> _Required work_
Please copy the entries below word for word, leaving out any image.

[Data records]
=== Section Start ===

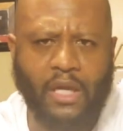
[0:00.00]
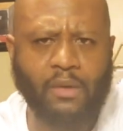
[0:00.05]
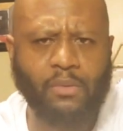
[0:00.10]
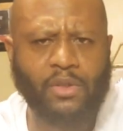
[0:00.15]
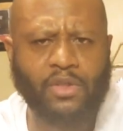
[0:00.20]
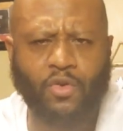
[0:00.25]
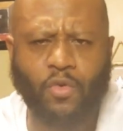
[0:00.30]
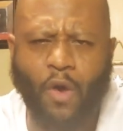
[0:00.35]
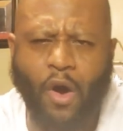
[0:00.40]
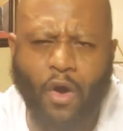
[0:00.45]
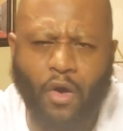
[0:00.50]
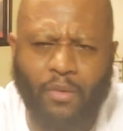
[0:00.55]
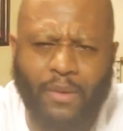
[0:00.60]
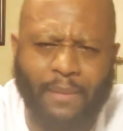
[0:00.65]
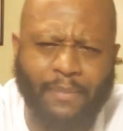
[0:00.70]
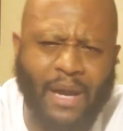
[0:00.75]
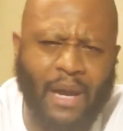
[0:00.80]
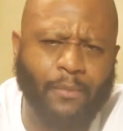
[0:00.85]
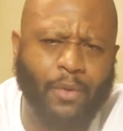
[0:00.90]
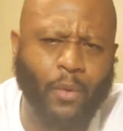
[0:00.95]
it was chrome.
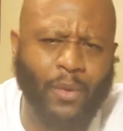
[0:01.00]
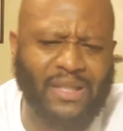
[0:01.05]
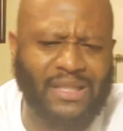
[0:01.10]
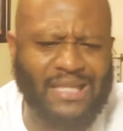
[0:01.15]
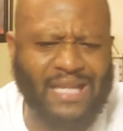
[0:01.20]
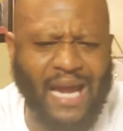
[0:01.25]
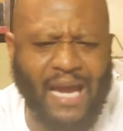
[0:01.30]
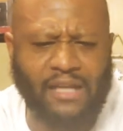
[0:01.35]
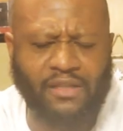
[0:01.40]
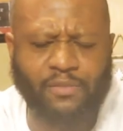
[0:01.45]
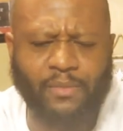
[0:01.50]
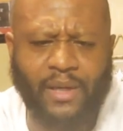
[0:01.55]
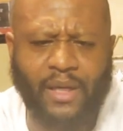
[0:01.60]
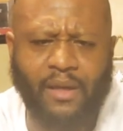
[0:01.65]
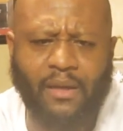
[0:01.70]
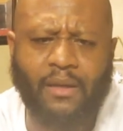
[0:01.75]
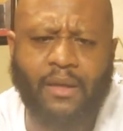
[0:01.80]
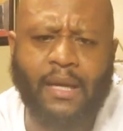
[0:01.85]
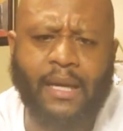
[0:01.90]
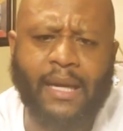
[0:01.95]
That bad boy was nice,
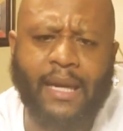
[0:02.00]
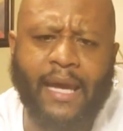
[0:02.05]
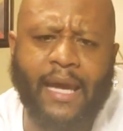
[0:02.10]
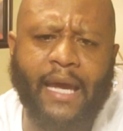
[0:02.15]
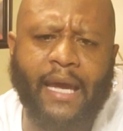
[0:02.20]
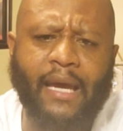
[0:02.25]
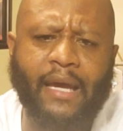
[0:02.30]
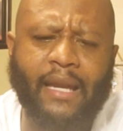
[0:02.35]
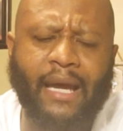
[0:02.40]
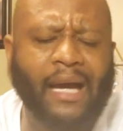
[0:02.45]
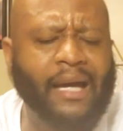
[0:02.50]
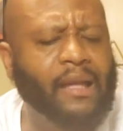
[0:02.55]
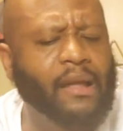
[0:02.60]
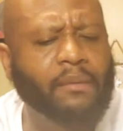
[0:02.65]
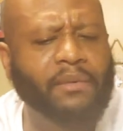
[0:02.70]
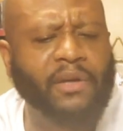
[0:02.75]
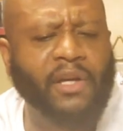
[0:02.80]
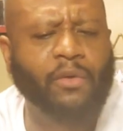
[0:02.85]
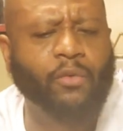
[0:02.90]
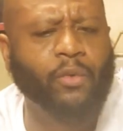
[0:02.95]
man. And I ended
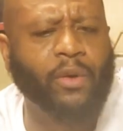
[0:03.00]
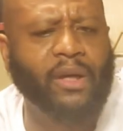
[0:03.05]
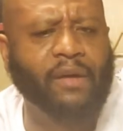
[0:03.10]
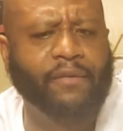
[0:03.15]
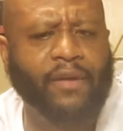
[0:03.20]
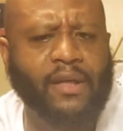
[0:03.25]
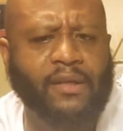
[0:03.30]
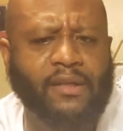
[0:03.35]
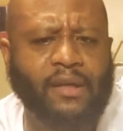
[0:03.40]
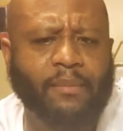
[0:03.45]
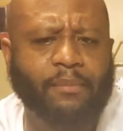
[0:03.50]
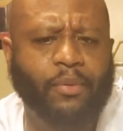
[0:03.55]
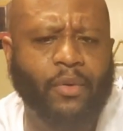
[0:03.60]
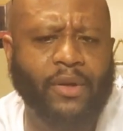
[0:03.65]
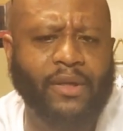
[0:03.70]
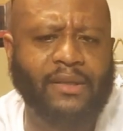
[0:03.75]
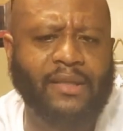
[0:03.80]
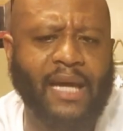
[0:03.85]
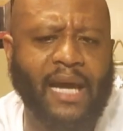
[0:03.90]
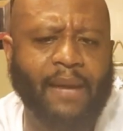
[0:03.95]
up getting rid of it at some
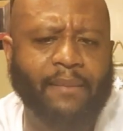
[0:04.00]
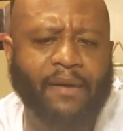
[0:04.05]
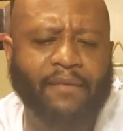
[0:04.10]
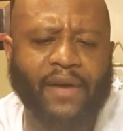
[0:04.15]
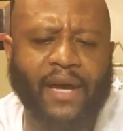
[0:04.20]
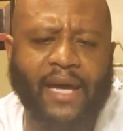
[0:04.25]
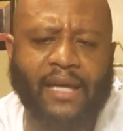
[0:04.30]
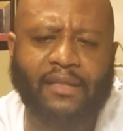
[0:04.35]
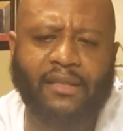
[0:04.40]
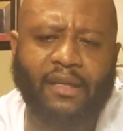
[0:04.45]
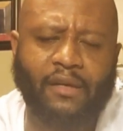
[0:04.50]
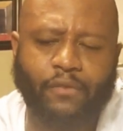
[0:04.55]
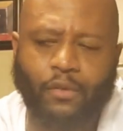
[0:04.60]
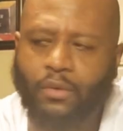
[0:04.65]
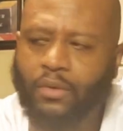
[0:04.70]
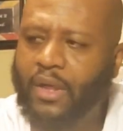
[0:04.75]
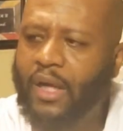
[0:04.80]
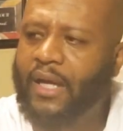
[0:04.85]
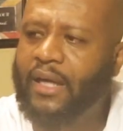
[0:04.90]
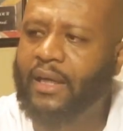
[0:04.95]
point in time. I've had
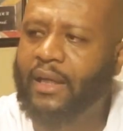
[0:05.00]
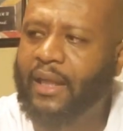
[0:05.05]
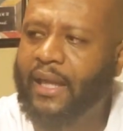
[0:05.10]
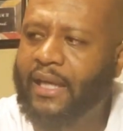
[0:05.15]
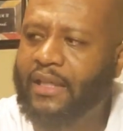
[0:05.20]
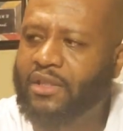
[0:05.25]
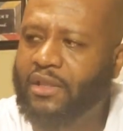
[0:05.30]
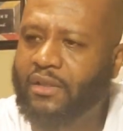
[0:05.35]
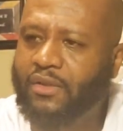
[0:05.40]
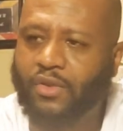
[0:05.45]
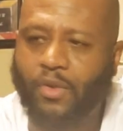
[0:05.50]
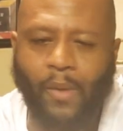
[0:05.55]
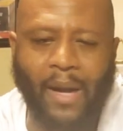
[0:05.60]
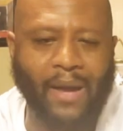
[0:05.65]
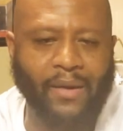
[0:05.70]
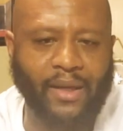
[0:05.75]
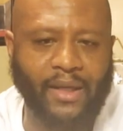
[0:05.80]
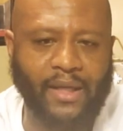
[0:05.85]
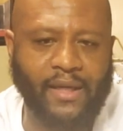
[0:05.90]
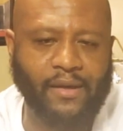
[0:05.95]
several gun collections
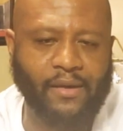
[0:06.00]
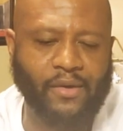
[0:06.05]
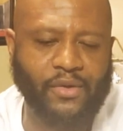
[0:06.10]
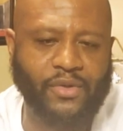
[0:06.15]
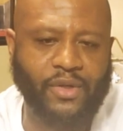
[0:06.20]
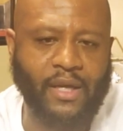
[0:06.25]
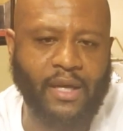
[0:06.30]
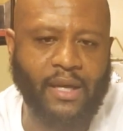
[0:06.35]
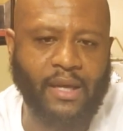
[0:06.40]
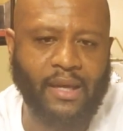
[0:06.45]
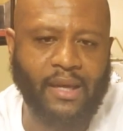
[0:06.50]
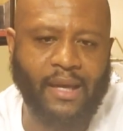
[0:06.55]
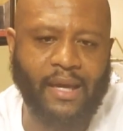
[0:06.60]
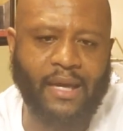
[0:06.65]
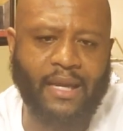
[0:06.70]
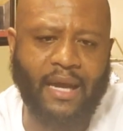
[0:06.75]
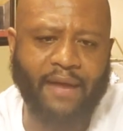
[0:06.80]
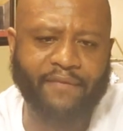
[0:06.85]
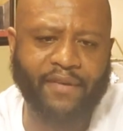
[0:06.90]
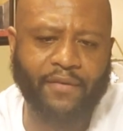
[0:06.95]
throughout the years,
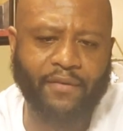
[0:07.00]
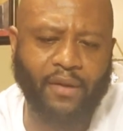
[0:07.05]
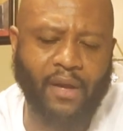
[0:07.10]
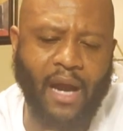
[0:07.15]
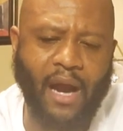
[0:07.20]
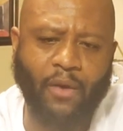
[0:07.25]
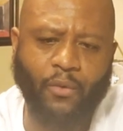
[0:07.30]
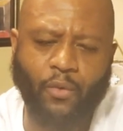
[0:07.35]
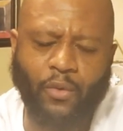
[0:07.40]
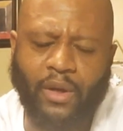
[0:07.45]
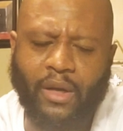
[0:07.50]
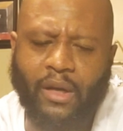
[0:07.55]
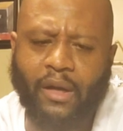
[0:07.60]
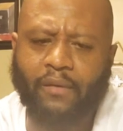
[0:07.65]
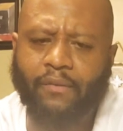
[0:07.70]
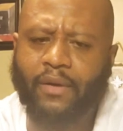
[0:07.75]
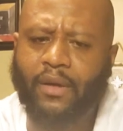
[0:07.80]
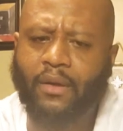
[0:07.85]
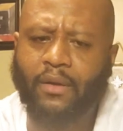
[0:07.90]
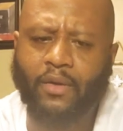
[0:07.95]
and I've either gotten rid
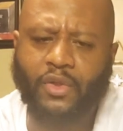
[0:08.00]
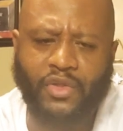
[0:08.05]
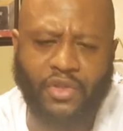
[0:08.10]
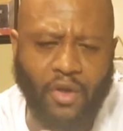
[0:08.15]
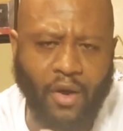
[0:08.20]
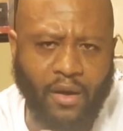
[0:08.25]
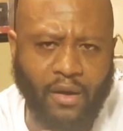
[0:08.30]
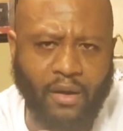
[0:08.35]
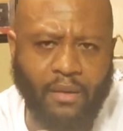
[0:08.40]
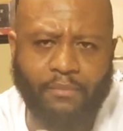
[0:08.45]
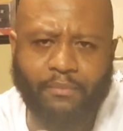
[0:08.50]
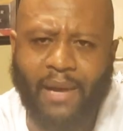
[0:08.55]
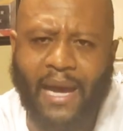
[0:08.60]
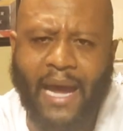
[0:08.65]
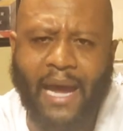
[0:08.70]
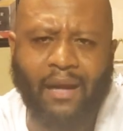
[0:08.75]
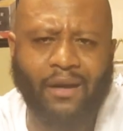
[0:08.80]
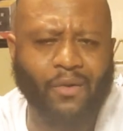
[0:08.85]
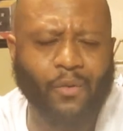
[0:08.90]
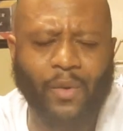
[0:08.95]
of it or started them
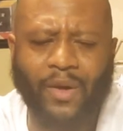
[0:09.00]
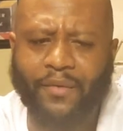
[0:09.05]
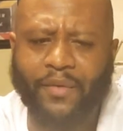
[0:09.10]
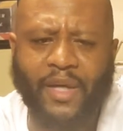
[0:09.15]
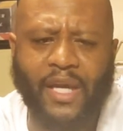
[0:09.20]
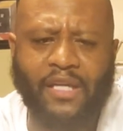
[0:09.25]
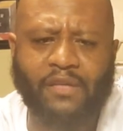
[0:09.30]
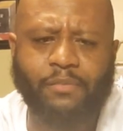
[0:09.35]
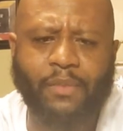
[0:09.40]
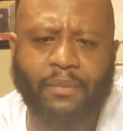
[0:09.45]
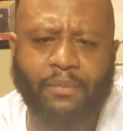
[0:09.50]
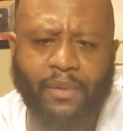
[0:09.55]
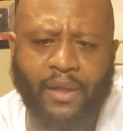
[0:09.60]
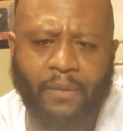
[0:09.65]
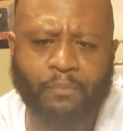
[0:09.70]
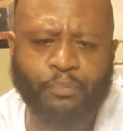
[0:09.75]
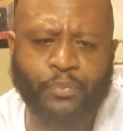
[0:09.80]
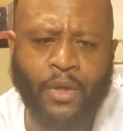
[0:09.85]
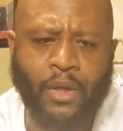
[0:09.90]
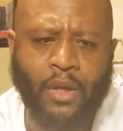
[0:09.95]
back or whatever the case may
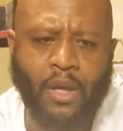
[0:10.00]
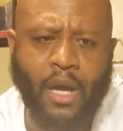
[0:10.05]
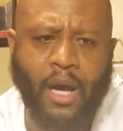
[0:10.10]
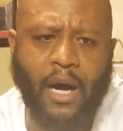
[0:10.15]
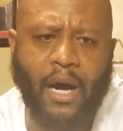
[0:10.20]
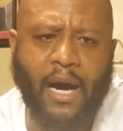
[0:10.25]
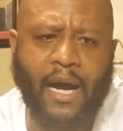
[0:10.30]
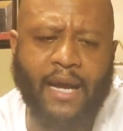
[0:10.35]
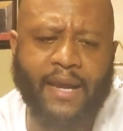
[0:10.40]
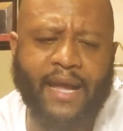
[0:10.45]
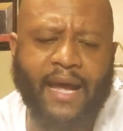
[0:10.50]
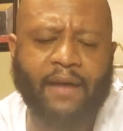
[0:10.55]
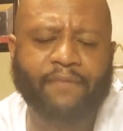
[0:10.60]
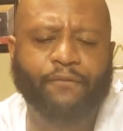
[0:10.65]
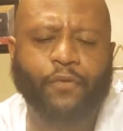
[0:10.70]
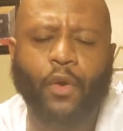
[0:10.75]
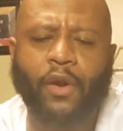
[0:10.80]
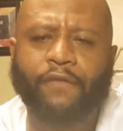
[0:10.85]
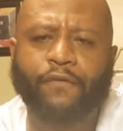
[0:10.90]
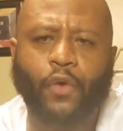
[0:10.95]
be. Uh, and
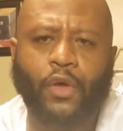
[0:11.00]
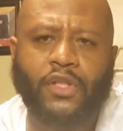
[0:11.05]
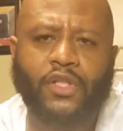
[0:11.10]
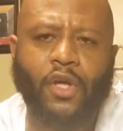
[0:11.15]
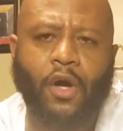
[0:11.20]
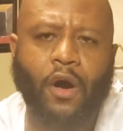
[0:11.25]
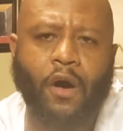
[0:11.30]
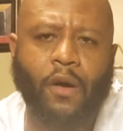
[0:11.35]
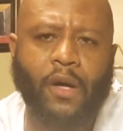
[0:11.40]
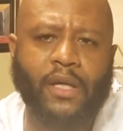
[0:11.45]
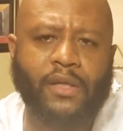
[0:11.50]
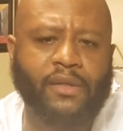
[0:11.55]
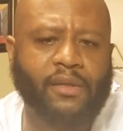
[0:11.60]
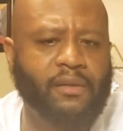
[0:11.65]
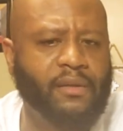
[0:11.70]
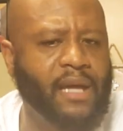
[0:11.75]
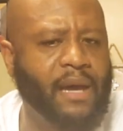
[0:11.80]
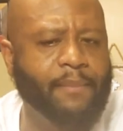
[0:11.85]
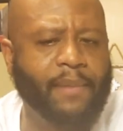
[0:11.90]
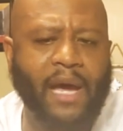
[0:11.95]
that 44 Taurus,
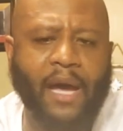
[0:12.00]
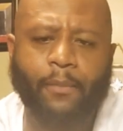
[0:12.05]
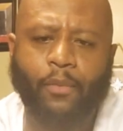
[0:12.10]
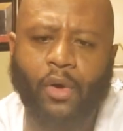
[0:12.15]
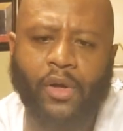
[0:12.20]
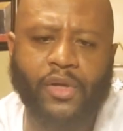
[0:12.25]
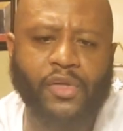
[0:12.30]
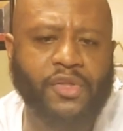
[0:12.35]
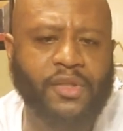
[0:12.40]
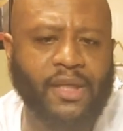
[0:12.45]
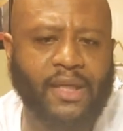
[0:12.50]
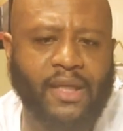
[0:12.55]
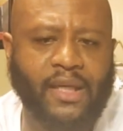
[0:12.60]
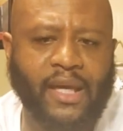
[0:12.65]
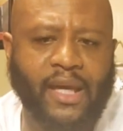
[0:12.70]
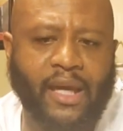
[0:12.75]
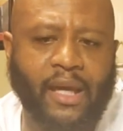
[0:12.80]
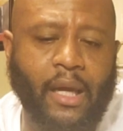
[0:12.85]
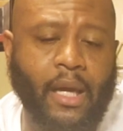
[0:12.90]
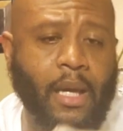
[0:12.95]
that bad boy used to
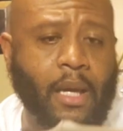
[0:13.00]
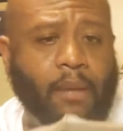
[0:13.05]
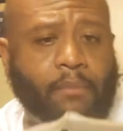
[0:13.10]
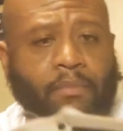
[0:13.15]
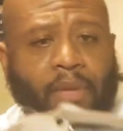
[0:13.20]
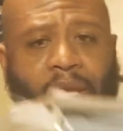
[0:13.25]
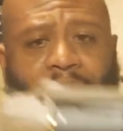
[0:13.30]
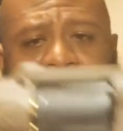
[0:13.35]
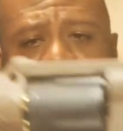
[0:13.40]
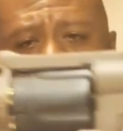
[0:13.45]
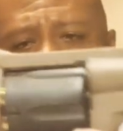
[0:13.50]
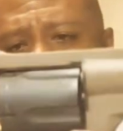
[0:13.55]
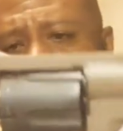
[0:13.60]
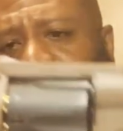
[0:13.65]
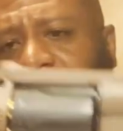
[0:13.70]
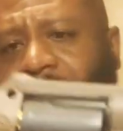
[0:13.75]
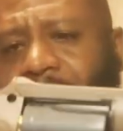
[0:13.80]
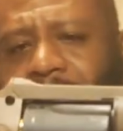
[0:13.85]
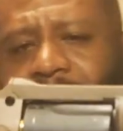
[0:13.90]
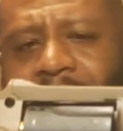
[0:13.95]
kick. But this
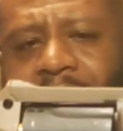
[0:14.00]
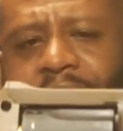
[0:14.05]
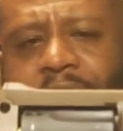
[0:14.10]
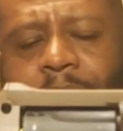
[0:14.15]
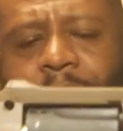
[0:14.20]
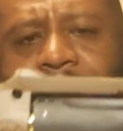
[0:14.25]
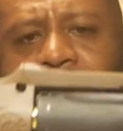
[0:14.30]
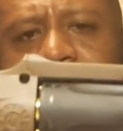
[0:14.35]
357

=== Section End ===

> _Response to this exercise_
[0:00.00]
[0:00.05]
[0:00.10]
[0:00.15]
[0:00.20]
[0:00.25]
[0:00.30]
[0:00.35]
[0:00.40]
[0:00.45]
[0:00.50]
[0:00.55]
[0:00.60]
[0:00.65]
[0:00.70]
[0:00.75]
[0:00.80]
[0:00.85]
[0:00.90]
[0:00.95]
it was chrome.
[0:01.00]
[0:01.05]
[0:01.10]
[0:01.15]
[0:01.20]
[0:01.25]
[0:01.30]
[0:01.35]
[0:01.40]
[0:01.45]
[0:01.50]
[0:01.55]
[0:01.60]
[0:01.65]
[0:01.70]
[0:01.75]
[0:01.80]
[0:01.85]
[0:01.90]
[0:01.95]
That bad boy was nice,
[0:02.00]
[0:02.05]
[0:02.10]
[0:02.15]
[0:02.20]
[0:02.25]
[0:02.30]
[0:02.35]
[0:02.40]
[0:02.45]
[0:02.50]
[0:02.55]
[0:02.60]
[0:02.65]
[0:02.70]
[0:02.75]
[0:02.80]
[0:02.85]
[0:02.90]
[0:02.95]
man. And I ended
[0:03.00]
[0:03.05]
[0:03.10]
[0:03.15]
[0:03.20]
[0:03.25]
[0:03.30]
[0:03.35]
[0:03.40]
[0:03.45]
[0:03.50]
[0:03.55]
[0:03.60]
[0:03.65]
[0:03.70]
[0:03.75]
[0:03.80]
[0:03.85]
[0:03.90]
[0:03.95]
up getting rid of it at some
[0:04.00]
[0:04.05]
[0:04.10]
[0:04.15]
[0:04.20]
[0:04.25]
[0:04.30]
[0:04.35]
[0:04.40]
[0:04.45]
[0:04.50]
[0:04.55]
[0:04.60]
[0:04.65]
[0:04.70]
[0:04.75]
[0:04.80]
[0:04.85]
[0:04.90]
[0:04.95]
point in time. I've had
[0:05.00]
[0:05.05]
[0:05.10]
[0:05.15]
[0:05.20]
[0:05.25]
[0:05.30]
[0:05.35]
[0:05.40]
[0:05.45]
[0:05.50]
[0:05.55]
[0:05.60]
[0:05.65]
[0:05.70]
[0:05.75]
[0:05.80]
[0:05.85]
[0:05.90]
[0:05.95]
several gun collections
[0:06.00]
[0:06.05]
[0:06.10]
[0:06.15]
[0:06.20]
[0:06.25]
[0:06.30]
[0:06.35]
[0:06.40]
[0:06.45]
[0:06.50]
[0:06.55]
[0:06.60]
[0:06.65]
[0:06.70]
[0:06.75]
[0:06.80]
[0:06.85]
[0:06.90]
[0:06.95]
throughout the years,
[0:07.00]
[0:07.05]
[0:07.10]
[0:07.15]
[0:07.20]
[0:07.25]
[0:07.30]
[0:07.35]
[0:07.40]
[0:07.45]
[0:07.50]
[0:07.55]
[0:07.60]
[0:07.65]
[0:07.70]
[0:07.75]
[0:07.80]
[0:07.85]
[0:07.90]
[0:07.95]
and I've either gotten rid
[0:08.00]
[0:08.05]
[0:08.10]
[0:08.15]
[0:08.20]
[0:08.25]
[0:08.30]
[0:08.35]
[0:08.40]
[0:08.45]
[0:08.50]
[0:08.55]
[0:08.60]
[0:08.65]
[0:08.70]
[0:08.75]
[0:08.80]
[0:08.85]
[0:08.90]
[0:08.95]
of it or started them
[0:09.00]
[0:09.05]
[0:09.10]
[0:09.15]
[0:09.20]
[0:09.25]
[0:09.30]
[0:09.35]
[0:09.40]
[0:09.45]
[0:09.50]
[0:09.55]
[0:09.60]
[0:09.65]
[0:09.70]
[0:09.75]
[0:09.80]
[0:09.85]
[0:09.90]
[0:09.95]
back or whatever the case may
[0:10.00]
[0:10.05]
[0:10.10]
[0:10.15]
[0:10.20]
[0:10.25]
[0:10.30]
[0:10.35]
[0:10.40]
[0:10.45]
[0:10.50]
[0:10.55]
[0:10.60]
[0:10.65]
[0:10.70]
[0:10.75]
[0:10.80]
[0:10.85]
[0:10.90]
[0:10.95]
be. Uh, and
[0:11.00]
[0:11.05]
[0:11.10]
[0:11.15]
[0:11.20]
[0:11.25]
[0:11.30]
[0:11.35]
[0:11.40]
[0:11.45]
[0:11.50]
[0:11.55]
[0:11.60]
[0:11.65]
[0:11.70]
[0:11.75]
[0:11.80]
[0:11.85]
[0:11.90]
[0:11.95]
that 44 Taurus,
[0:12.00]
[0:12.05]
[0:12.10]
[0:12.15]
[0:12.20]
[0:12.25]
[0:12.30]
[0:12.35]
[0:12.40]
[0:12.45]
[0:12.50]
[0:12.55]
[0:12.60]
[0:12.65]
[0:12.70]
[0:12.75]
[0:12.80]
[0:12.85]
[0:12.90]
[0:12.95]
that bad boy used to
[0:13.00]
[0:13.05]
[0:13.10]
[0:13.15]
[0:13.20]
[0:13.25]
[0:13.30]
[0:13.35]
[0:13.40]
[0:13.45]
[0:13.50]
[0:13.55]
[0:13.60]
[0:13.65]
[0:13.70]
[0:13.75]
[0:13.80]
[0:13.85]
[0:13.90]
[0:13.95]
kick. But this
[0:14.00]
[0:14.05]
[0:14.10]
[0:14.15]
[0:14.20]
[0:14.25]
[0:14.30]
[0:14.35]
357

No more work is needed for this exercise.